### What to produce
Word for word, reproduce the records, keeping none of the pictures.

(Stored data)
•••

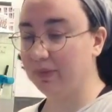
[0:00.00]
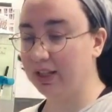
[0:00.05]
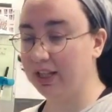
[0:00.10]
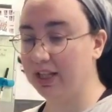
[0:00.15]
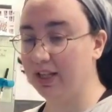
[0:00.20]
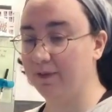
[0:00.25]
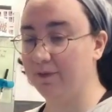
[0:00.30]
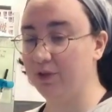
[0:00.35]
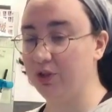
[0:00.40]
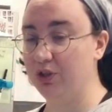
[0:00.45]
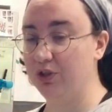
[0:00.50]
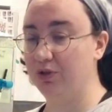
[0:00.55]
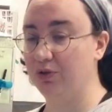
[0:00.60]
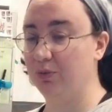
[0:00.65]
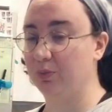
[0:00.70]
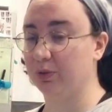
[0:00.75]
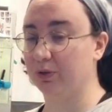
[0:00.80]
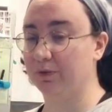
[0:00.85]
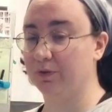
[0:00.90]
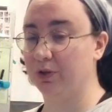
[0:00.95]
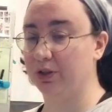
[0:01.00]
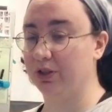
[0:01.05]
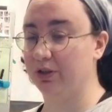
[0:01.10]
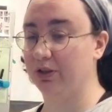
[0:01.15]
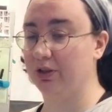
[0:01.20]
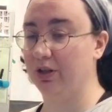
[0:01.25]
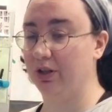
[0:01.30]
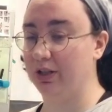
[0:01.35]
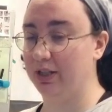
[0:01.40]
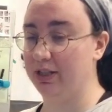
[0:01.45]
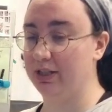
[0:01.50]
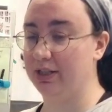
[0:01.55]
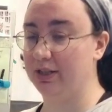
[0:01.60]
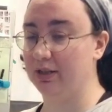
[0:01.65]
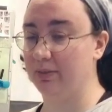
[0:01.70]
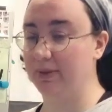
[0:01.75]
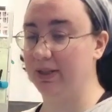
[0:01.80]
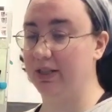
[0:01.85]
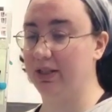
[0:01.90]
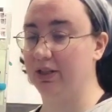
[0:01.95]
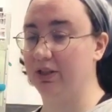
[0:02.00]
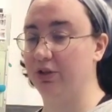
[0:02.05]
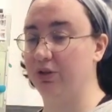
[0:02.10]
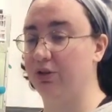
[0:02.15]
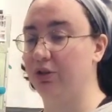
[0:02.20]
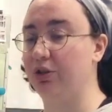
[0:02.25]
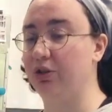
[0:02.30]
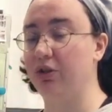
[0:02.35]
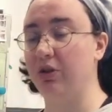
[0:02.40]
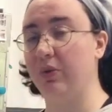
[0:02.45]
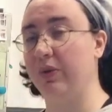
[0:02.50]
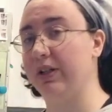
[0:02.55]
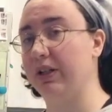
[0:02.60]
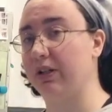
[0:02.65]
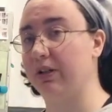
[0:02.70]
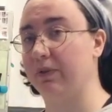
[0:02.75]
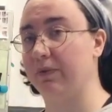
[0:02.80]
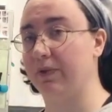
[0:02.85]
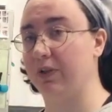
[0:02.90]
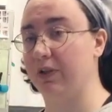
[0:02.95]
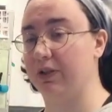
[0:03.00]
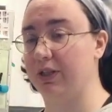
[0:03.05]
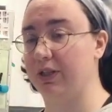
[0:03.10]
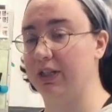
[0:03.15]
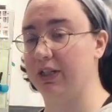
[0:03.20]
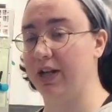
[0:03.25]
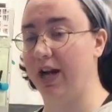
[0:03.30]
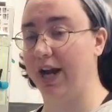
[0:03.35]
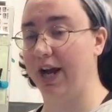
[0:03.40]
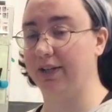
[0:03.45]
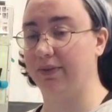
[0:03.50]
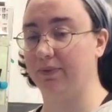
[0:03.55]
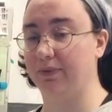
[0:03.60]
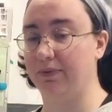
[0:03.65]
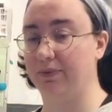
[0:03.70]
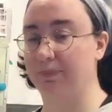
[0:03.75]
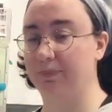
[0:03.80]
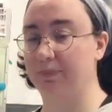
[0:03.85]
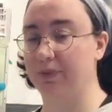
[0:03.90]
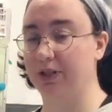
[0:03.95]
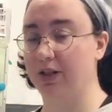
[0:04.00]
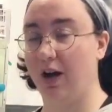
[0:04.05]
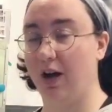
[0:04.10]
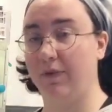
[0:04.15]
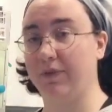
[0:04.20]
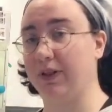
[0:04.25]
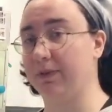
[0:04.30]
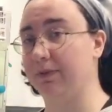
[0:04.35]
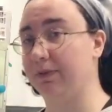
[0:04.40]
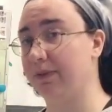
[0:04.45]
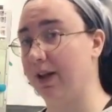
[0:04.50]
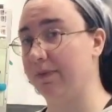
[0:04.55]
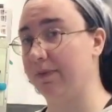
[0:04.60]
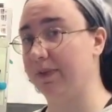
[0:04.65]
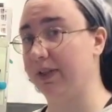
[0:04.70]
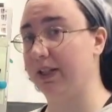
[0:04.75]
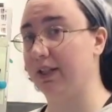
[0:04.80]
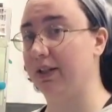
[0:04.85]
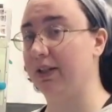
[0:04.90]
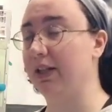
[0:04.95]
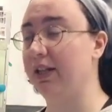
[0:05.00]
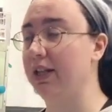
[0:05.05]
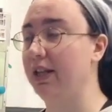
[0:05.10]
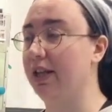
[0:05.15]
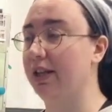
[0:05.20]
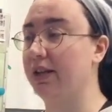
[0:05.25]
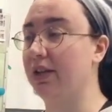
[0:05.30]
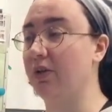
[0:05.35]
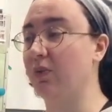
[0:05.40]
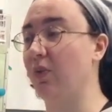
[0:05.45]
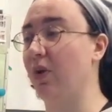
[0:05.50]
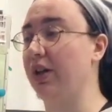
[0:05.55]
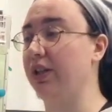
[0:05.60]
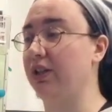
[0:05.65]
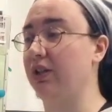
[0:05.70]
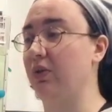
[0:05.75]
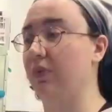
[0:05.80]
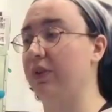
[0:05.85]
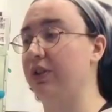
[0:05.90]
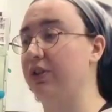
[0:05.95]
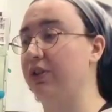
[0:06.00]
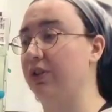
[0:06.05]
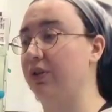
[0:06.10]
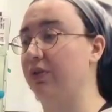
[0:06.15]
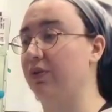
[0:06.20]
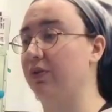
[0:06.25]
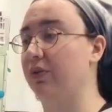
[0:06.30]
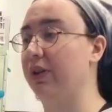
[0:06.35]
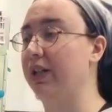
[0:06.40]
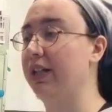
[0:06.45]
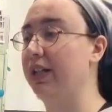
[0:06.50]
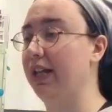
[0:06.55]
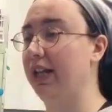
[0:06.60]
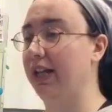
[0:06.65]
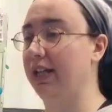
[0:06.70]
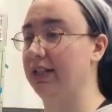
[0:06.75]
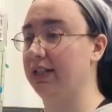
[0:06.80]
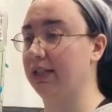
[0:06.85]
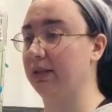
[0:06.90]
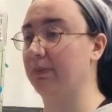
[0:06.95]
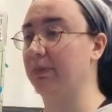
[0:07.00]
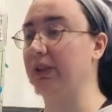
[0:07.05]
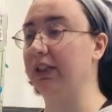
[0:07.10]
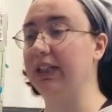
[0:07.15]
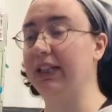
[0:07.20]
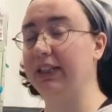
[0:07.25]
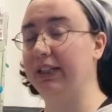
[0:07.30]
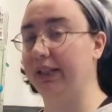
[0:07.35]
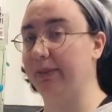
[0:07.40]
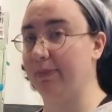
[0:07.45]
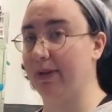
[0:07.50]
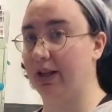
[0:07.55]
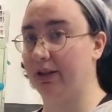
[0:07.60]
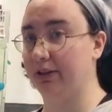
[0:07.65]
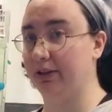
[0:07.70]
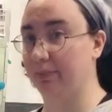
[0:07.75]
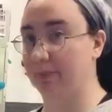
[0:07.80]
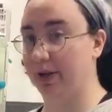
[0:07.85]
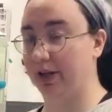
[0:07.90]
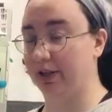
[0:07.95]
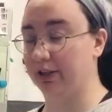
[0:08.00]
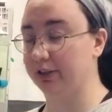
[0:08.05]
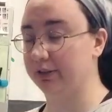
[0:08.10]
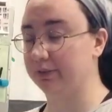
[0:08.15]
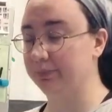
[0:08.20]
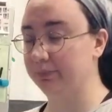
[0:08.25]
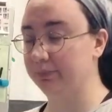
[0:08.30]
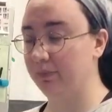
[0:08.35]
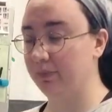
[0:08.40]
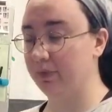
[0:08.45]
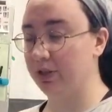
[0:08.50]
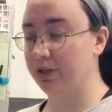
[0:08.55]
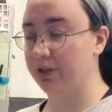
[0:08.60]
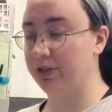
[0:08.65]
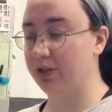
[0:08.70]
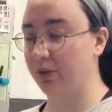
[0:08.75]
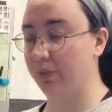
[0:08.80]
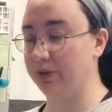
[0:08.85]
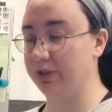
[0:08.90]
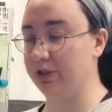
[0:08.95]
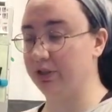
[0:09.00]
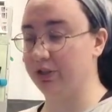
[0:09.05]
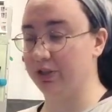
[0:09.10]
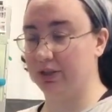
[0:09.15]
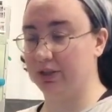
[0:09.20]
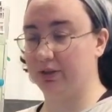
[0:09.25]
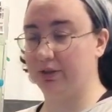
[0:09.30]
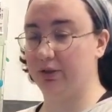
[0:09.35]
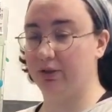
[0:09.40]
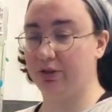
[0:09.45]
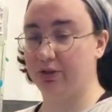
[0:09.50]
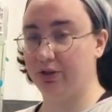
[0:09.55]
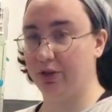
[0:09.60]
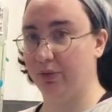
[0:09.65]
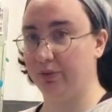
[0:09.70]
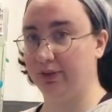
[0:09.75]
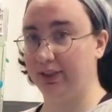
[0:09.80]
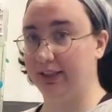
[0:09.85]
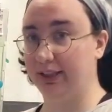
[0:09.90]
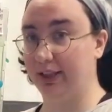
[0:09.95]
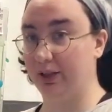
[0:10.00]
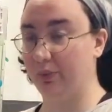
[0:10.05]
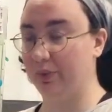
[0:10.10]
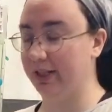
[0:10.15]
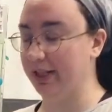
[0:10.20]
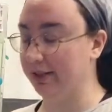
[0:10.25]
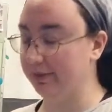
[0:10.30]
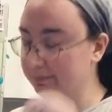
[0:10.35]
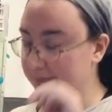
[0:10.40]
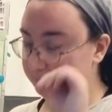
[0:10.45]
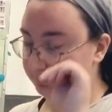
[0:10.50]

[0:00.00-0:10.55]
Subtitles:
If you prefer your cookies to be chewier versus kind of soft and fluffy, then what you would do is completely melt the butter so it's just totally liquidy,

•••

### Answer box
[0:00.00]
[0:00.05]
[0:00.10]
[0:00.15]
[0:00.20]
[0:00.25]
[0:00.30]
[0:00.35]
[0:00.40]
[0:00.45]
[0:00.50]
[0:00.55]
[0:00.60]
[0:00.65]
[0:00.70]
[0:00.75]
[0:00.80]
[0:00.85]
[0:00.90]
[0:00.95]
[0:01.00]
[0:01.05]
[0:01.10]
[0:01.15]
[0:01.20]
[0:01.25]
[0:01.30]
[0:01.35]
[0:01.40]
[0:01.45]
[0:01.50]
[0:01.55]
[0:01.60]
[0:01.65]
[0:01.70]
[0:01.75]
[0:01.80]
[0:01.85]
[0:01.90]
[0:01.95]
[0:02.00]
[0:02.05]
[0:02.10]
[0:02.15]
[0:02.20]
[0:02.25]
[0:02.30]
[0:02.35]
[0:02.40]
[0:02.45]
[0:02.50]
[0:02.55]
[0:02.60]
[0:02.65]
[0:02.70]
[0:02.75]
[0:02.80]
[0:02.85]
[0:02.90]
[0:02.95]
[0:03.00]
[0:03.05]
[0:03.10]
[0:03.15]
[0:03.20]
[0:03.25]
[0:03.30]
[0:03.35]
[0:03.40]
[0:03.45]
[0:03.50]
[0:03.55]
[0:03.60]
[0:03.65]
[0:03.70]
[0:03.75]
[0:03.80]
[0:03.85]
[0:03.90]
[0:03.95]
[0:04.00]
[0:04.05]
[0:04.10]
[0:04.15]
[0:04.20]
[0:04.25]
[0:04.30]
[0:04.35]
[0:04.40]
[0:04.45]
[0:04.50]
[0:04.55]
[0:04.60]
[0:04.65]
[0:04.70]
[0:04.75]
[0:04.80]
[0:04.85]
[0:04.90]
[0:04.95]
[0:05.00]
[0:05.05]
[0:05.10]
[0:05.15]
[0:05.20]
[0:05.25]
[0:05.30]
[0:05.35]
[0:05.40]
[0:05.45]
[0:05.50]
[0:05.55]
[0:05.60]
[0:05.65]
[0:05.70]
[0:05.75]
[0:05.80]
[0:05.85]
[0:05.90]
[0:05.95]
[0:06.00]
[0:06.05]
[0:06.10]
[0:06.15]
[0:06.20]
[0:06.25]
[0:06.30]
[0:06.35]
[0:06.40]
[0:06.45]
[0:06.50]
[0:06.55]
[0:06.60]
[0:06.65]
[0:06.70]
[0:06.75]
[0:06.80]
[0:06.85]
[0:06.90]
[0:06.95]
[0:07.00]
[0:07.05]
[0:07.10]
[0:07.15]
[0:07.20]
[0:07.25]
[0:07.30]
[0:07.35]
[0:07.40]
[0:07.45]
[0:07.50]
[0:07.55]
[0:07.60]
[0:07.65]
[0:07.70]
[0:07.75]
[0:07.80]
[0:07.85]
[0:07.90]
[0:07.95]
[0:08.00]
[0:08.05]
[0:08.10]
[0:08.15]
[0:08.20]
[0:08.25]
[0:08.30]
[0:08.35]
[0:08.40]
[0:08.45]
[0:08.50]
[0:08.55]
[0:08.60]
[0:08.65]
[0:08.70]
[0:08.75]
[0:08.80]
[0:08.85]
[0:08.90]
[0:08.95]
[0:09.00]
[0:09.05]
[0:09.10]
[0:09.15]
[0:09.20]
[0:09.25]
[0:09.30]
[0:09.35]
[0:09.40]
[0:09.45]
[0:09.50]
[0:09.55]
[0:09.60]
[0:09.65]
[0:09.70]
[0:09.75]
[0:09.80]
[0:09.85]
[0:09.90]
[0:09.95]
[0:10.00]
[0:10.05]
[0:10.10]
[0:10.15]
[0:10.20]
[0:10.25]
[0:10.30]
[0:10.35]
[0:10.40]
[0:10.45]
[0:10.50]

[0:00.00-0:10.55]
Subtitles:
If you prefer your cookies to be chewier versus kind of soft and fluffy, then what you would do is completely melt the butter so it's just totally liquidy,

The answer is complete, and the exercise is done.